Image Retrieval Session

Tuesday 7 June 2011 afternoon

 

Efficient search for images in patents and for the information hidden within those images is still an unresolved problem. Current image search systems are still using text-based retrieval methodologies. After a keynote outlining the state-of-the-art in content-based image retrieval and semantic indexing, this session will focus on image analysis and similarity search approaches and show a Patent Image Retrieval demo based on Concept extraction and Classification.

 

Schedule:

  • Session Keynote: Stefan Rueger, Professor, The Open University, UK
  • Demos: Visual and text-based search engine, patent image retrieval based on concept extraction and classification
  • Q&As

 

Browsing and searching in image databases using image content

Stefan Rueger, Knowledge Media Institute, The Open University, UK

In his keynote presentation Stefan Rueger will give an overview of automated image retrieval techniques and attempt to relate these to patent retrieval. The common best practice of locating images in most commercial image databases is still a structured text search in metadata and in text describing the images. Generating the right metadata and image description is a process that is subjective, costly, and depends on language, ontologies, (controlled) vocabulary and, ultimately, the purpose of the search.

Utilising the image content itself and an automated analysis of the images holds the promise of improving and widening access to image databases, but indexing image content is made difficult by a number of challenges: some aspects of external metadata simply cannot be extracted by analysing the image contents; there is a pronounced semantic gap between human interpretation and low-level image features; image elements have many meanings and interpretations, which forms yet another barrier to automated image understanding.
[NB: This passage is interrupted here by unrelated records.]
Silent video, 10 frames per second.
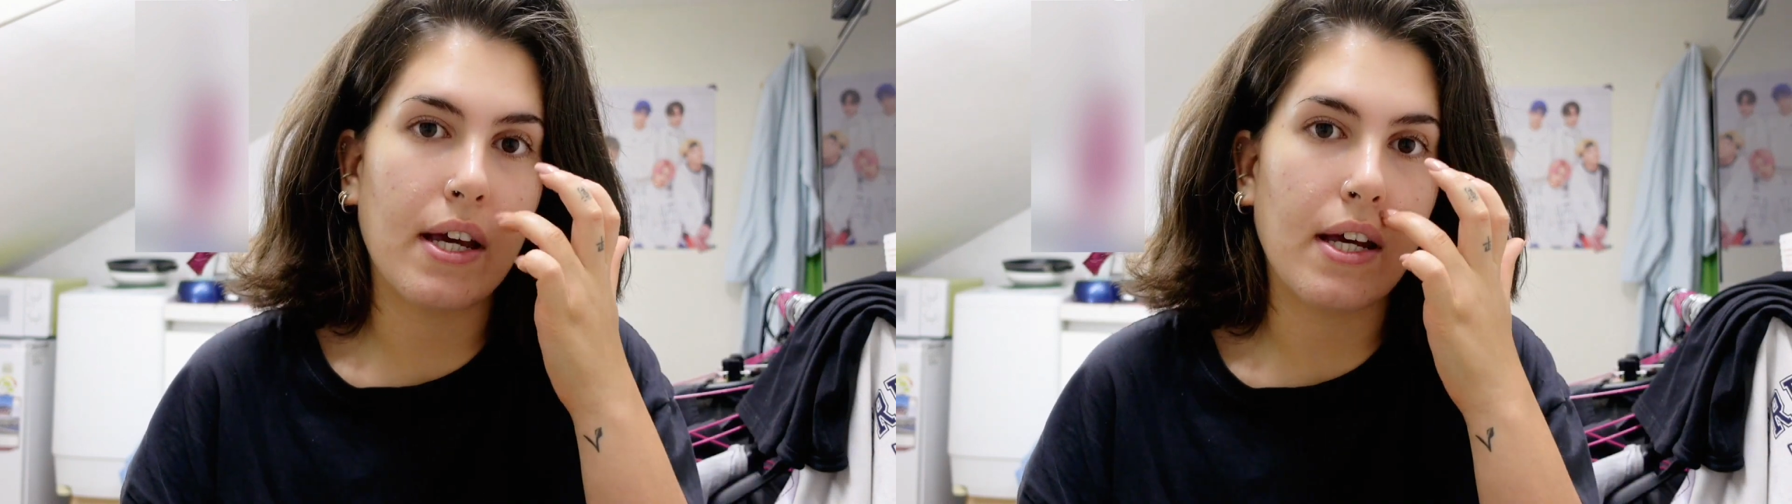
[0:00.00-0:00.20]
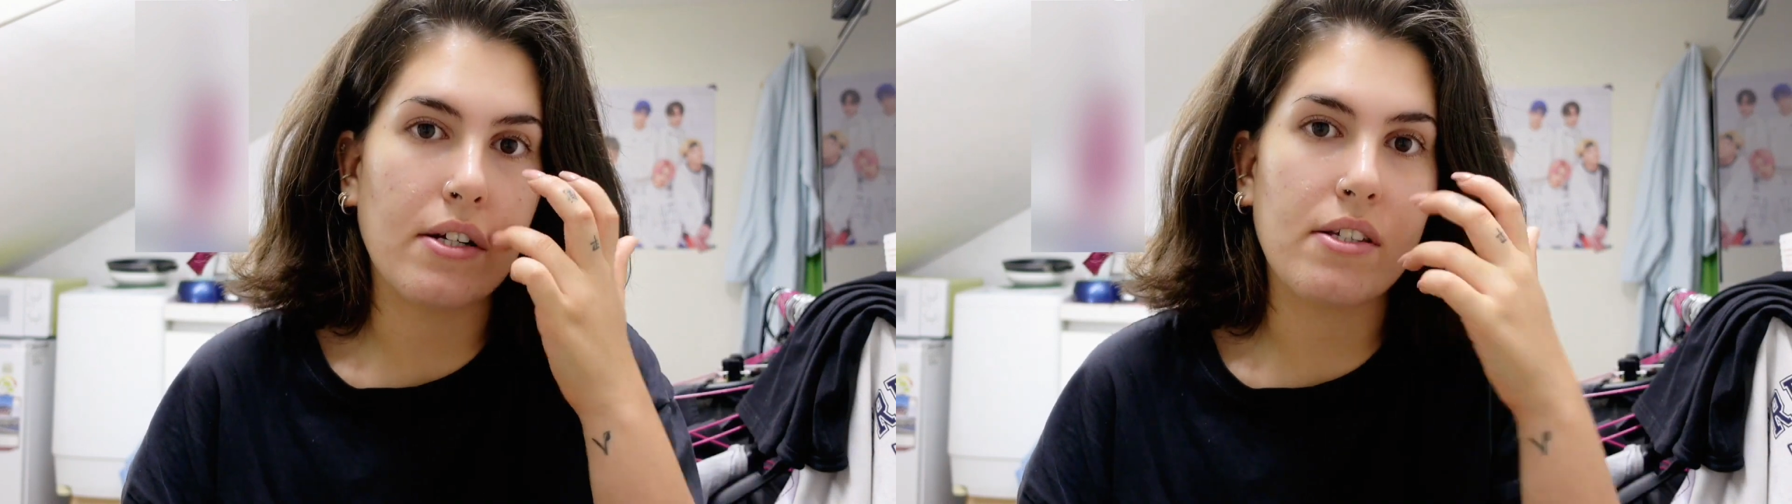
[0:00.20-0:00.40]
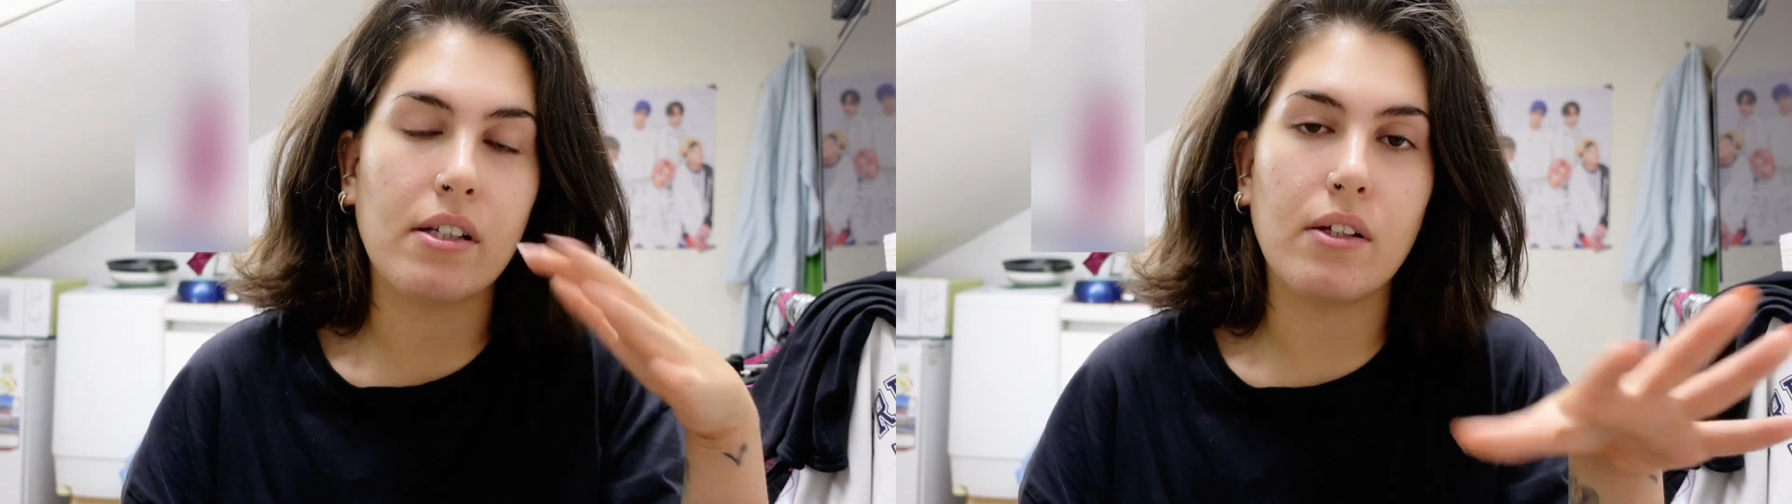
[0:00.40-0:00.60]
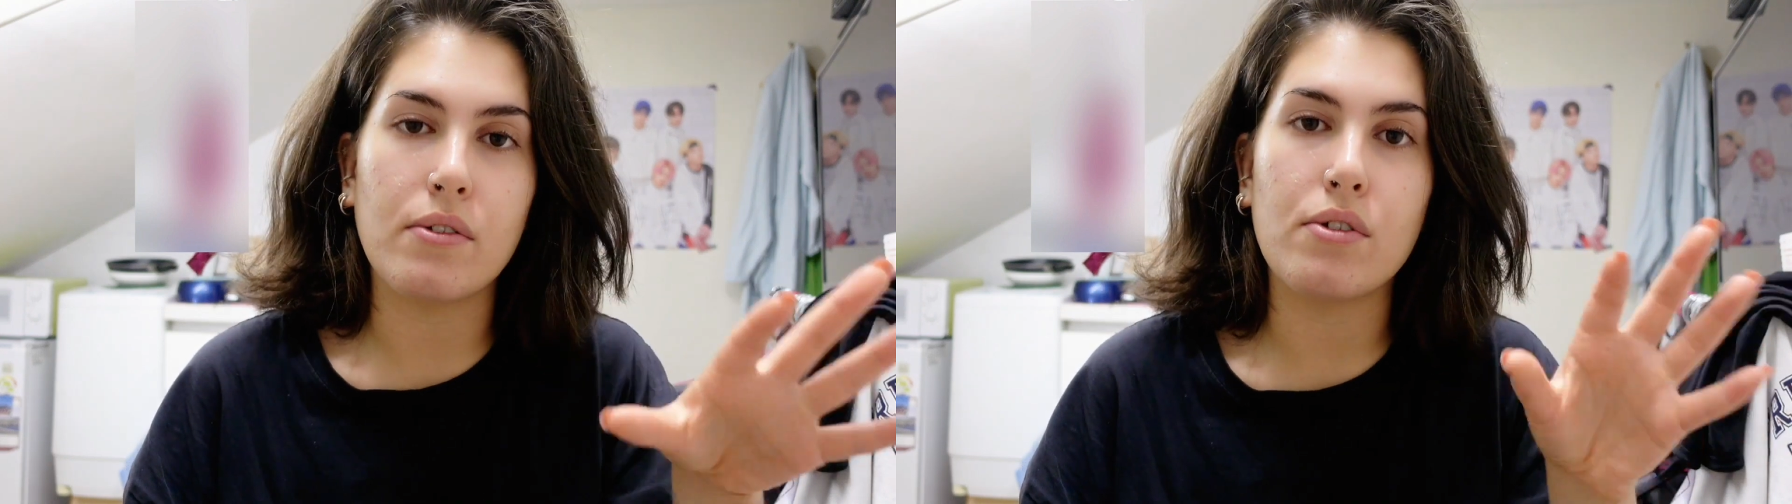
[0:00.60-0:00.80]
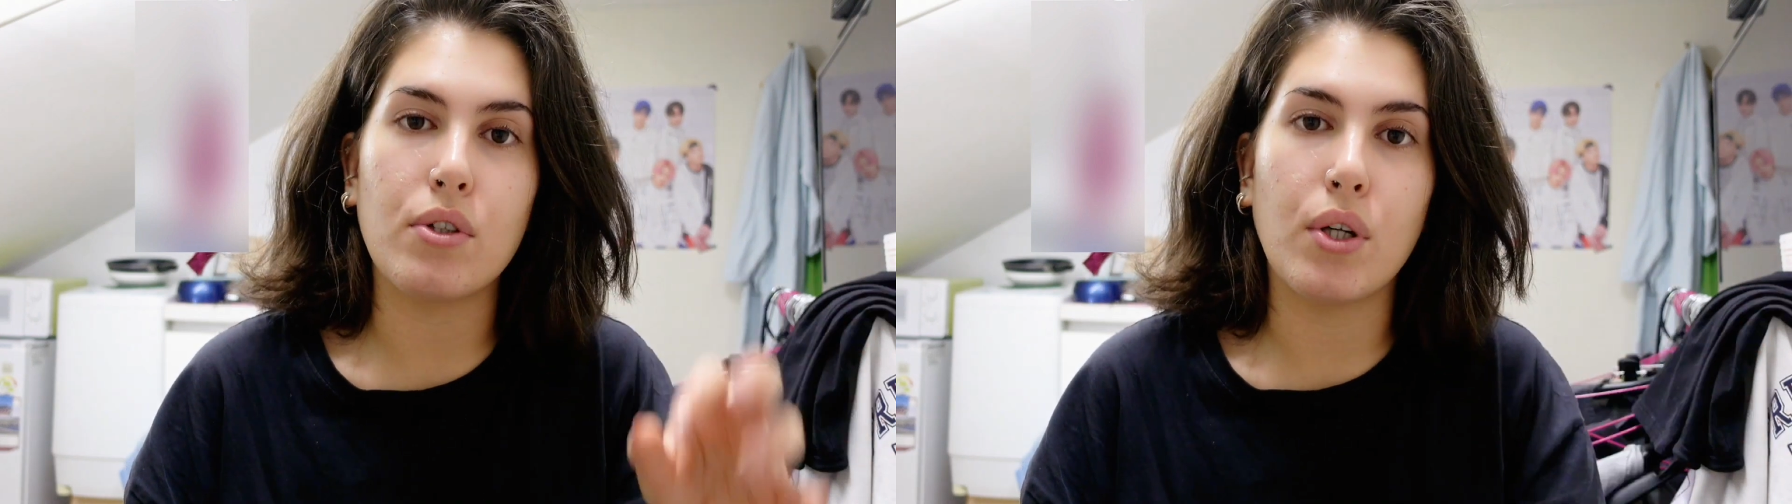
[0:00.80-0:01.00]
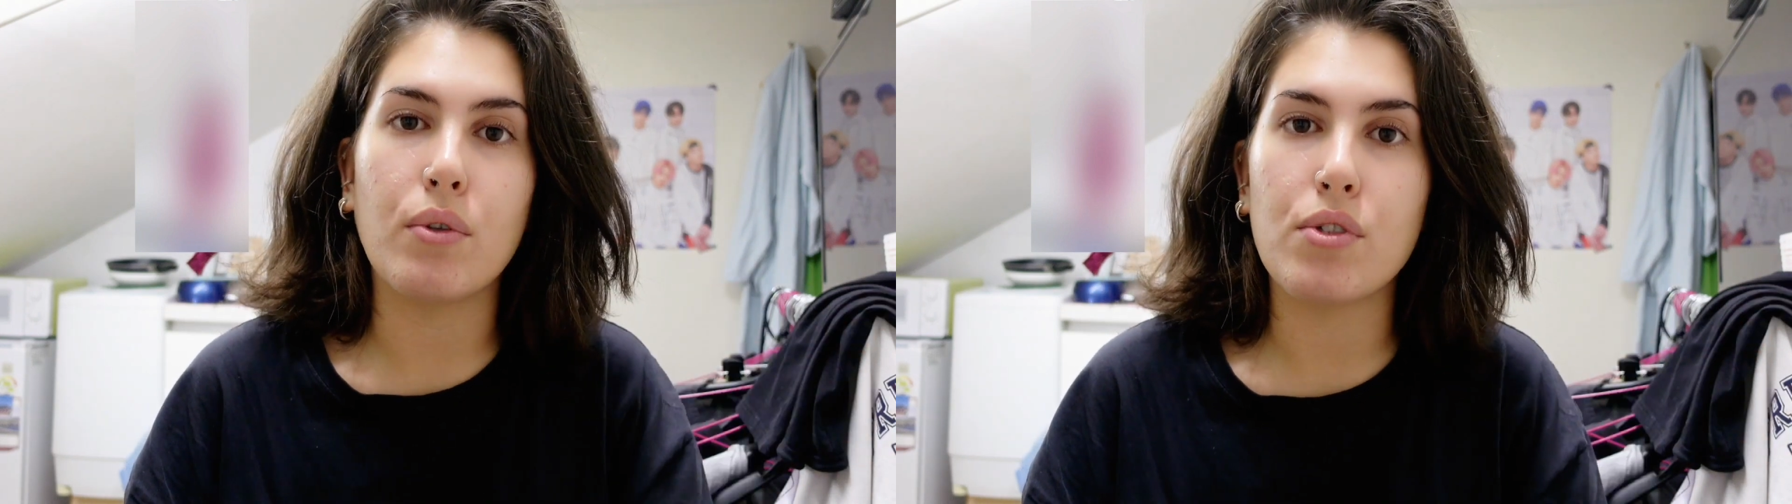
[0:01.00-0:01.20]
hair salons you go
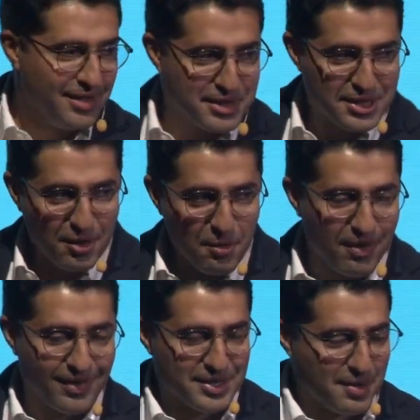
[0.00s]

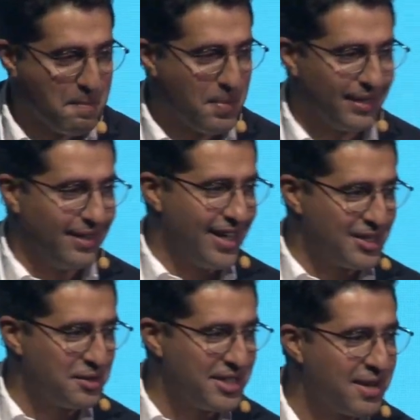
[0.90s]
so somebody
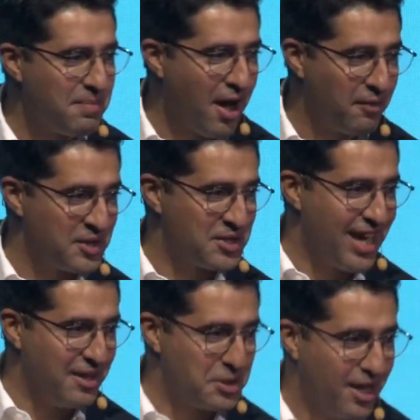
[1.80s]
has to take me off the
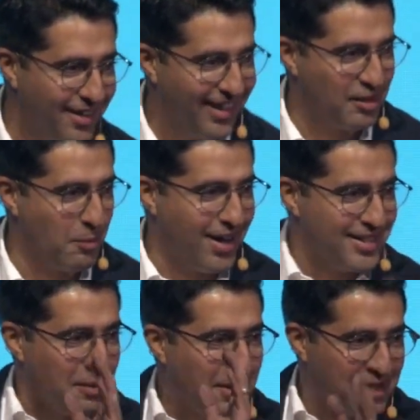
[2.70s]
stage.
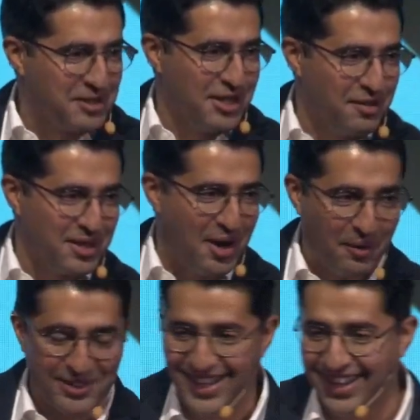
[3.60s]
Otherwise, I will continue for the
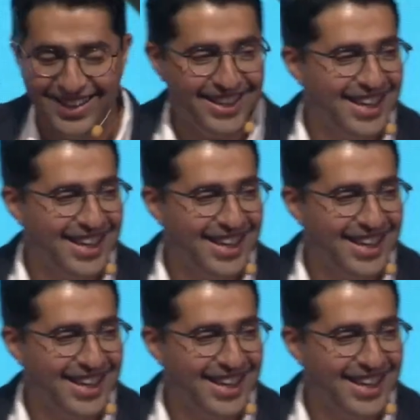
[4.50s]
whole day.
Stefan Rueger will argue that — in particular in vertical domains of image search — some of these challenges can be tackled by automated processing, machine learning and by utilising the skills of the user, for example through browsing or through a process that is called relevance feedback, thus putting the user at centre stage. 

Stefan Rueger

read Physics at the Freie Universität Berlin and gained his PhD at the Technische Universität Berlin (1996). He carved out his academic career at Imperial College London (1997-2006), where he also held an EPSRC Advanced Research Fellowship (1999-2004). In 2006 he became a Professor of Knowledge Media when he joined The Open University's Knowledge Media Institute to head a research group on Multimedia and Information Systems. Since 2009 he has held a Honorary Professorship from the University of Waikato, New Zealand, for his collaboration with the Greenstone Digital Library group on Multimedia Digital Libraries. Rüger has published widely in the area of Multimedia Information Retrieval. He was Principal Investigator in the EPSRC-funded Multimedia Knowledge Management Network, of a recent EPSRC grant to research and develop video digital libraries and for The Open University in the European FP6-ICT project PHAROS that established a horizontal layer of technologies for large-scale audio-visual search engines. As of 2011, he has served the academic community in various roles as conference chair (3x), programme chair (3x), journal editor (3x), guest editor (3x) and as referee for a wide range of Computing journals (>25), international conferences (>50) and research sponsors (>10). Rüger is a member of the EPSRC College, ACM, BCS, the BCS IRSG committee and a fellow of the Higher Education Academy.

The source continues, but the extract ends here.